That night the woman’s partner -- or whatever he was -- watched her like a hawk. He also had a foul look for every guy in the place who ever dared to glance her way, holidaymaker or local. It was obvious he had a good idea what had happened the night before, but not of with whom. And to say that there was a blatantly chilly atmosphere between him and his woman, would be putting it mildly.

I retired earlier than usual that evening, because of the full day charter the following morning and I was soon dead to the world - that is until Phyllis woke me at the unearthly hour of seven o’clock.

I never have discovered by what mechanism Jimmy -- or maybe it was Sis -- let Phyllis know on which days that I have charters. But on those days she always makes sure that I’m awake at the required hour. As I said, sometimes it’s better not to ask questions.

Phyllis had laid out my smart blue shorts and one of my white tee-shirts with a picture of “Cassandra” printed across the back. It also had a little logo on the left breast, with the words Captain Tom under it.

I have no idea who was responsible for getting the tee-shirts printed.
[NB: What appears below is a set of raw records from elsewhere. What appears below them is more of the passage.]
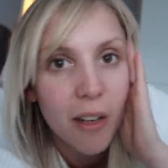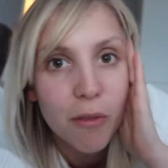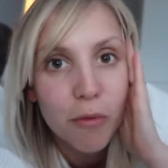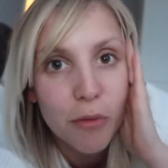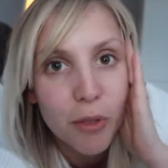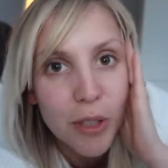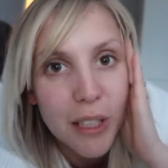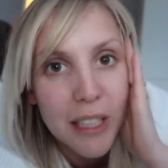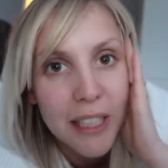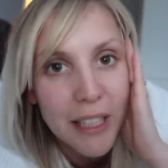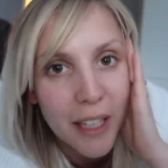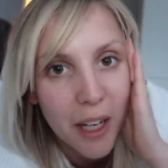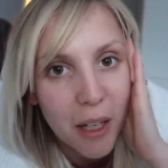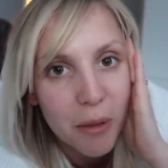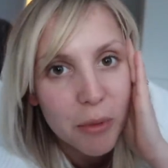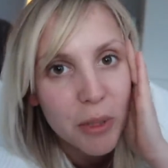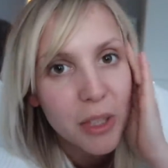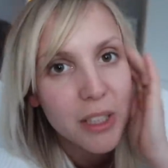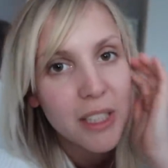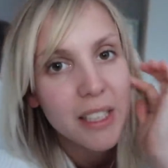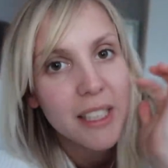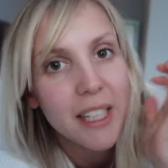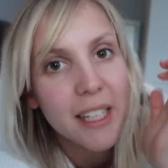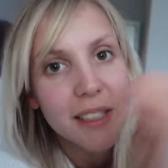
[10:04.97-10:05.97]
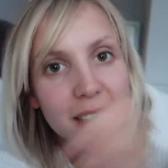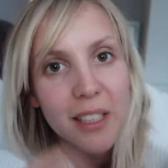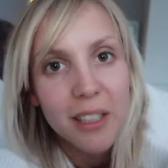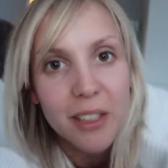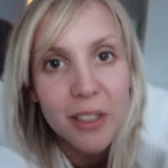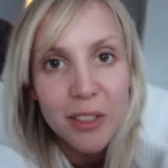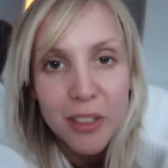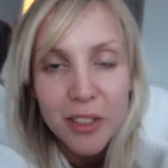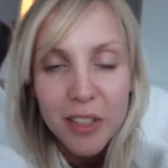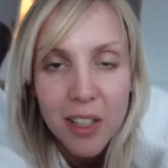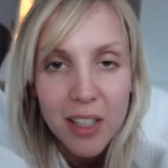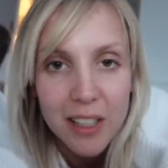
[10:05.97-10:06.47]
I really hope she can get a
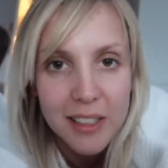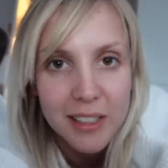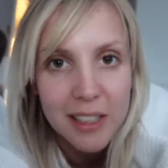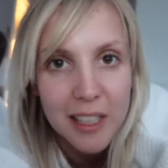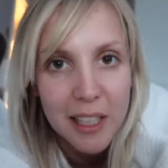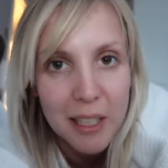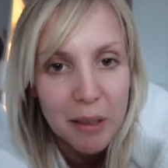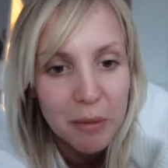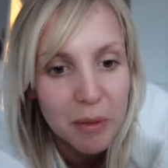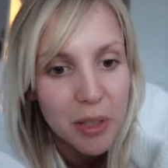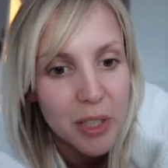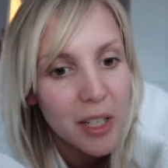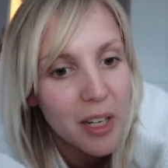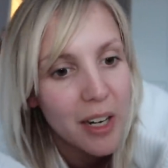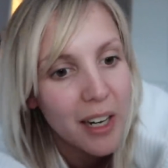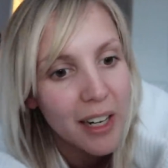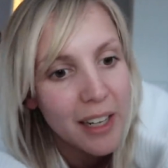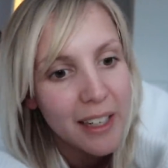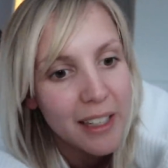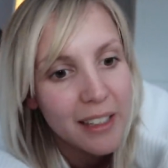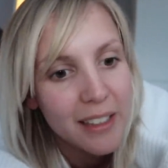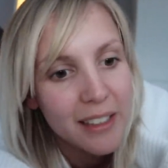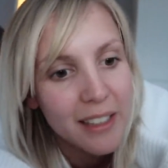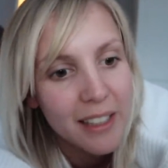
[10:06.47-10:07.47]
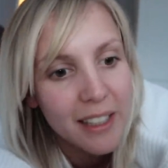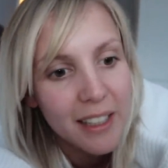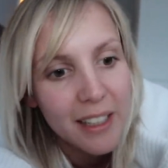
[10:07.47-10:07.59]
good night's sleep tonight.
They were most likely made by one of the many tourist type small workshops that turn out stuff for the visitors. But Donny and Jaz had a nice little sideline in flogging them -- for what I believe are exorbitant prices -- to the charter passengers. I didn’t object -- or demand a cut – as that was how folks earned enough to live cash on the island: taking the tourists for every penny they can.

My breakfast steak -- and beer again -- were already on the table when I arrived at Jimmy’s. Just the one beer that morning, then I walked down to the little cove come harbour which served as a base for the local fishermen and Cassandra.
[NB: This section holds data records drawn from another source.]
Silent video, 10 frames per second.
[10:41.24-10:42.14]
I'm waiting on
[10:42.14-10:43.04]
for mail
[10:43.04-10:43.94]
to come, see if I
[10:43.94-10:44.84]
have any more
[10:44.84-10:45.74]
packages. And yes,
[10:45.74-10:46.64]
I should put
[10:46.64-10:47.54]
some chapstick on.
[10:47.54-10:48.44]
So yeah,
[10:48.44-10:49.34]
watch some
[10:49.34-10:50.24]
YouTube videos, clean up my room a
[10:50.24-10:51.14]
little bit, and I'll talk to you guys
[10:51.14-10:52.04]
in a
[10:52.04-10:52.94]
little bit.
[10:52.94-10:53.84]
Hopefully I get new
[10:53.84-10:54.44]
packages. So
Donny had the engine cover open and was checking the oil etcetera, when I arrived onboard. He ran the engine up, then left it ticking over to warm up -- it’s safer passing between the sand bar and coral reef that protect our little harbour with a warm engine -- and then he went below to change into his clean blue shorts and white tee-shirt. He’d just disappeared into the cabin as Jaz escorted and assisted by two young boys of about twelve years old came along the jetty carrying the makings of that day’s lunch.

Jaz was wearing her Cassandra tee-shirt over that little bikini of hers; her shapely legs modestly covered by a dark blue sarong to match Donny and my shorts. Nimbly she stepped aboard and then deftly placed a kiss on my cheek. The two boys, still holding their loads, stood on the jetty waiting, with expectant expressions on their faces.

“Yeah, come on then, it’s only a small party today.” I said, bringing wide grins to the two boys faces as they jumped onto the deck and then dashed bellow with their cargos.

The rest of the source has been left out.